WHAT NEEDS TO BE DONE ->
Print each record that follows exactly, leaving the pictures behind.
=== Begin Enclosure ===
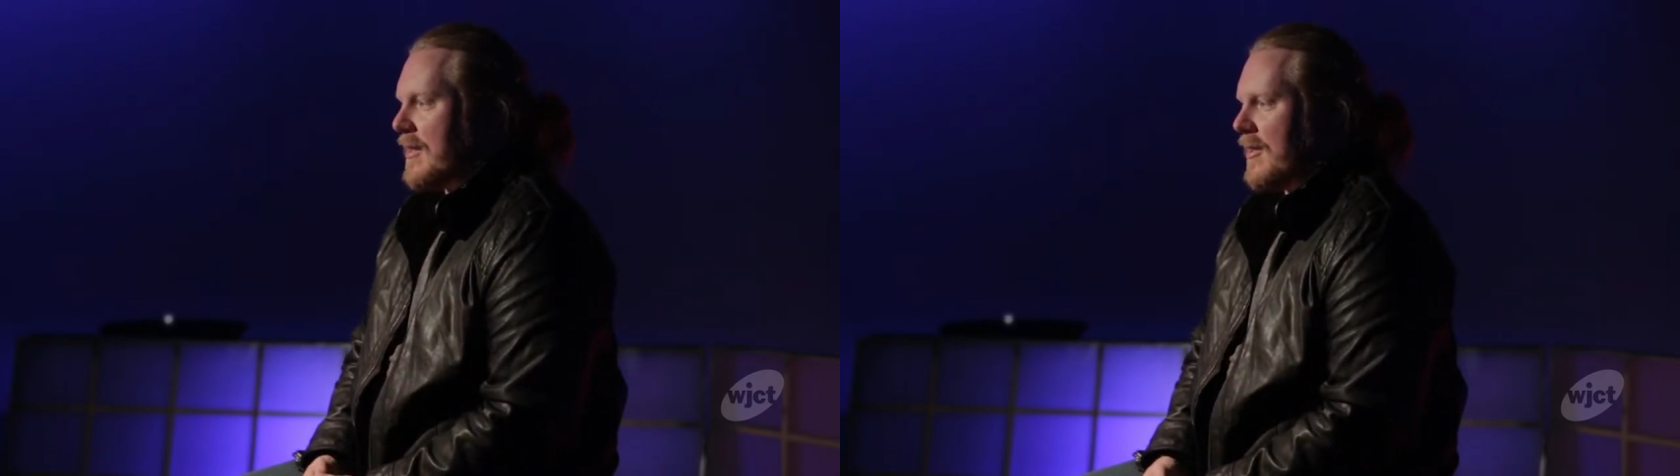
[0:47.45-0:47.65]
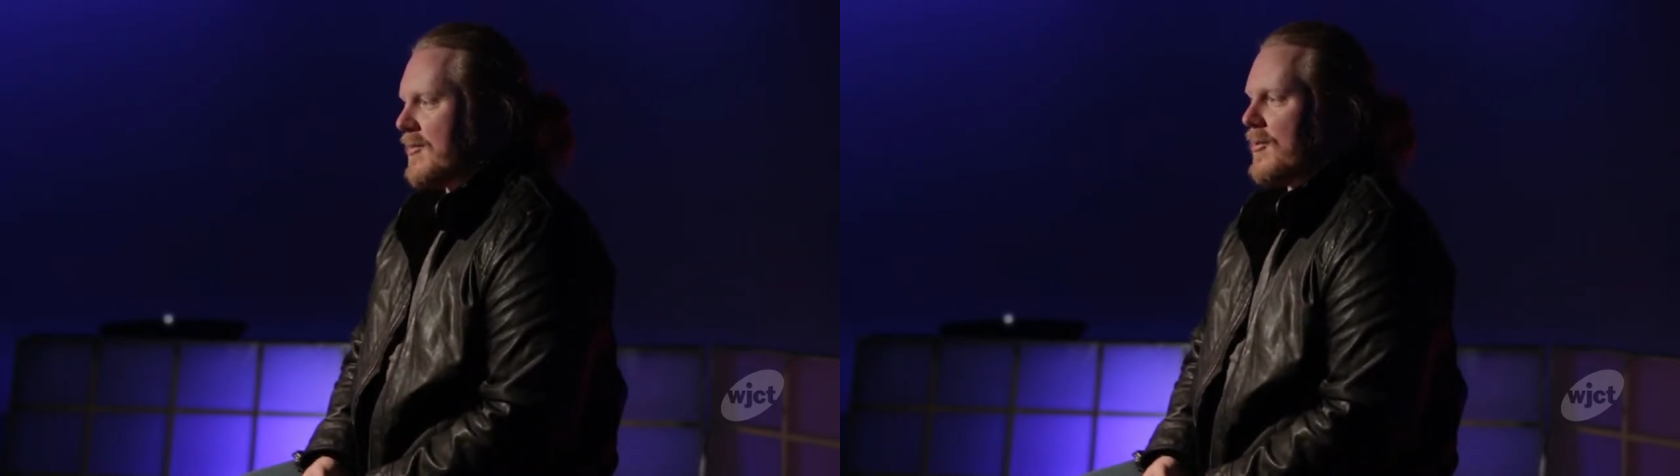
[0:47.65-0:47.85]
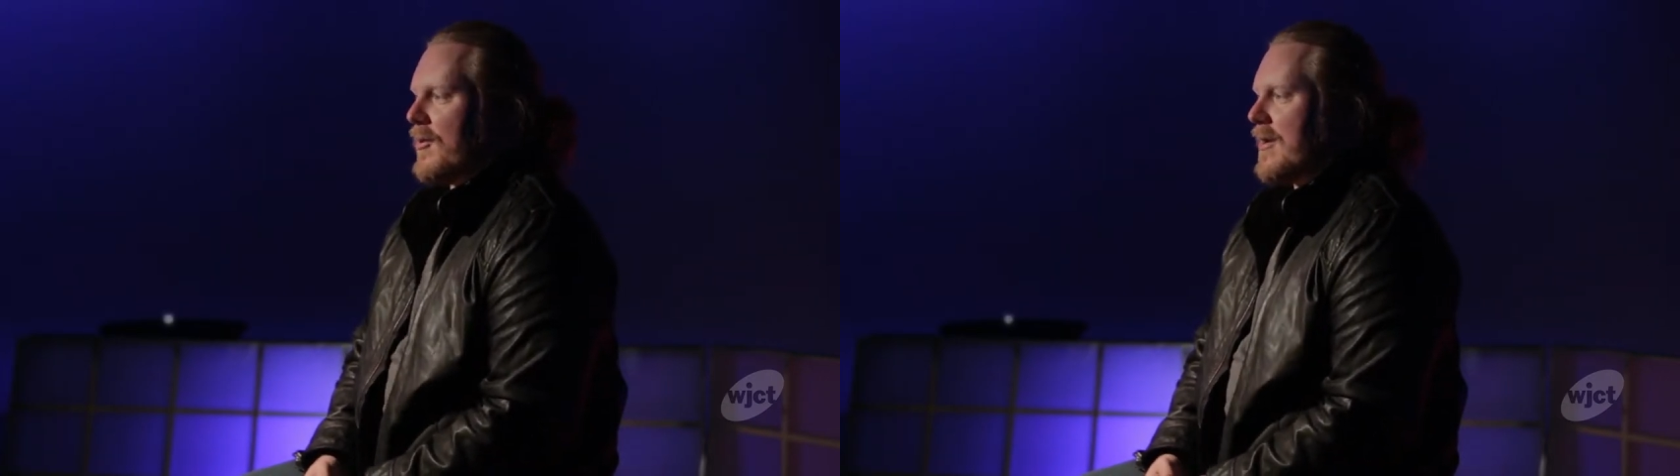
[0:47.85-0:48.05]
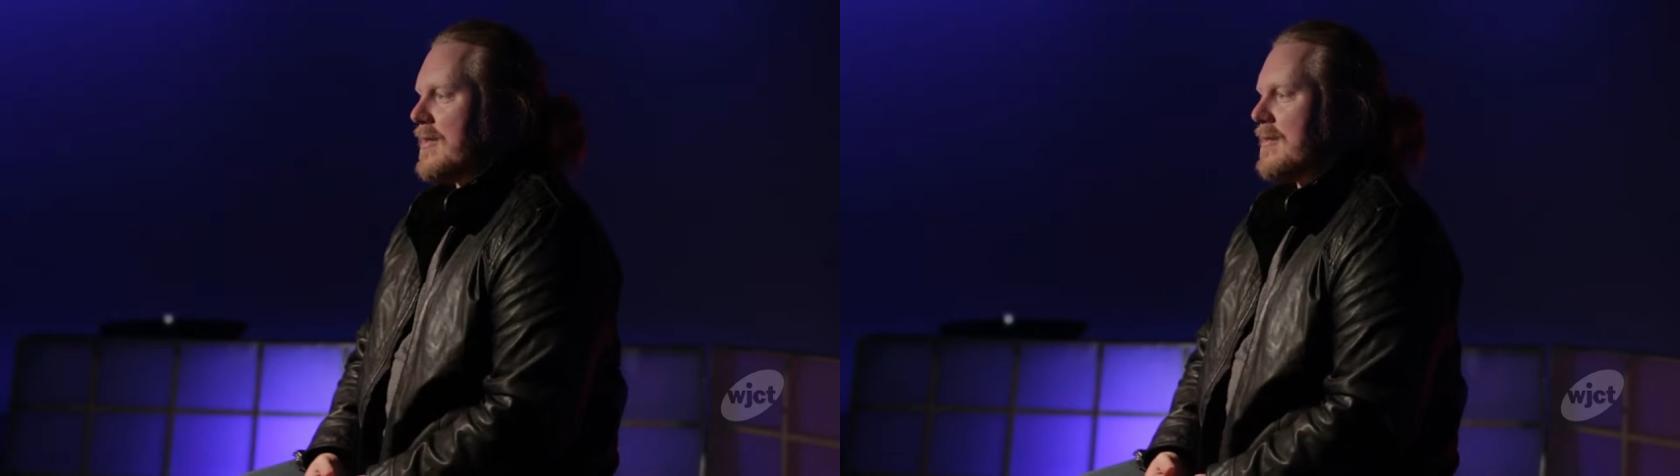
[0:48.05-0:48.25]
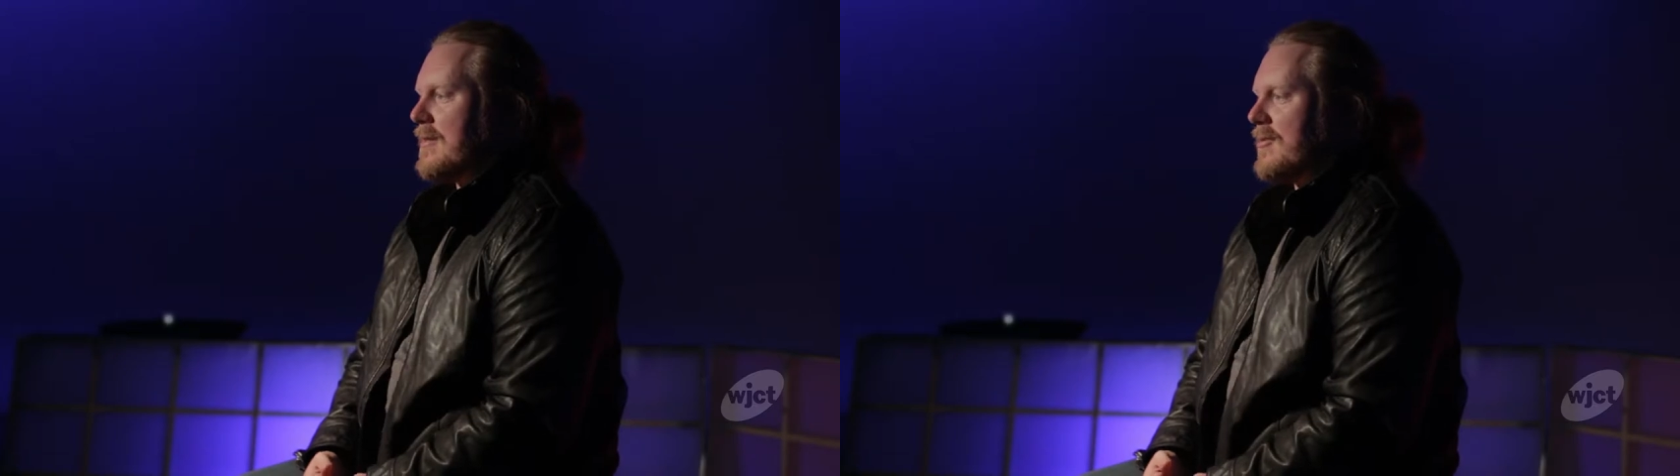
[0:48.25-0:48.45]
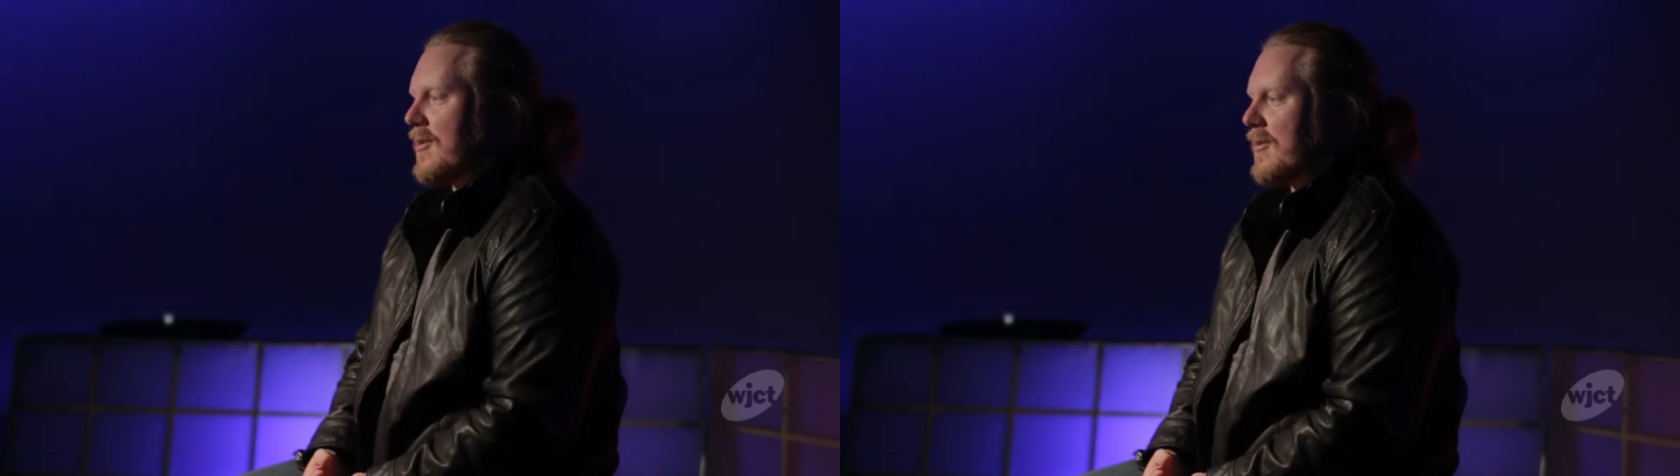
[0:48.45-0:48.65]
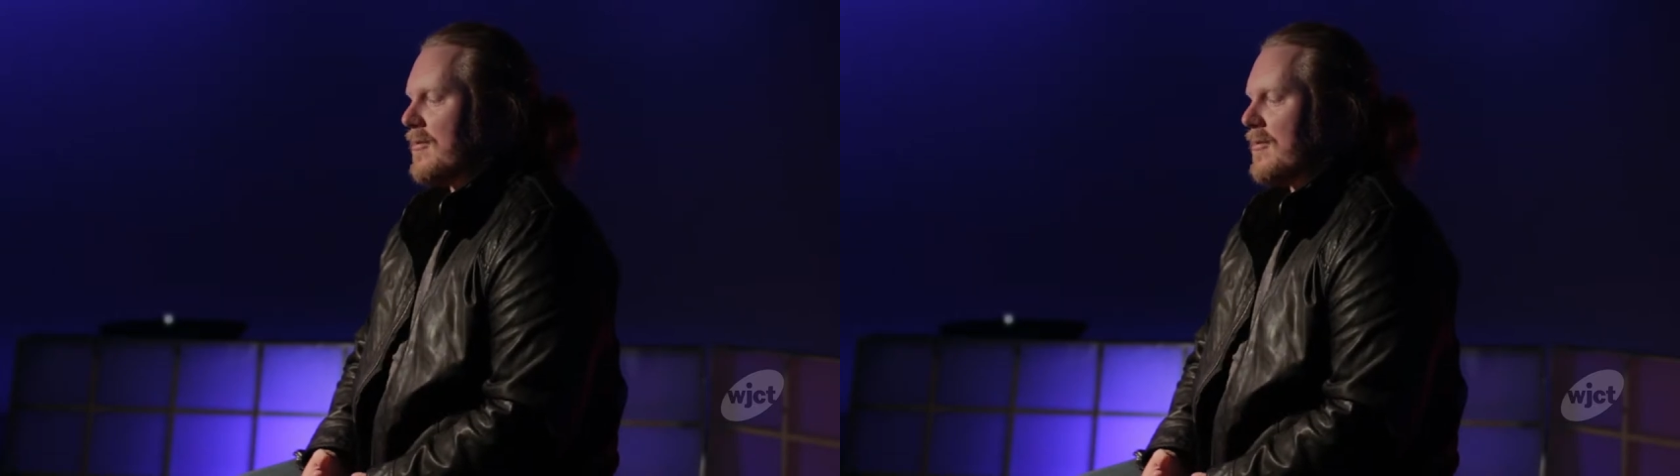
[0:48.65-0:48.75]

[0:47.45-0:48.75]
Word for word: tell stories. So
=== End Enclosure ===
ANSWER FOR THIS EXERCISE ->
[0:47.45-0:47.65]
[0:47.65-0:47.85]
[0:47.85-0:48.05]
[0:48.05-0:48.25]
[0:48.25-0:48.45]
[0:48.45-0:48.65]
[0:48.65-0:48.75]

[0:47.45-0:48.75]
Word for word: tell stories. So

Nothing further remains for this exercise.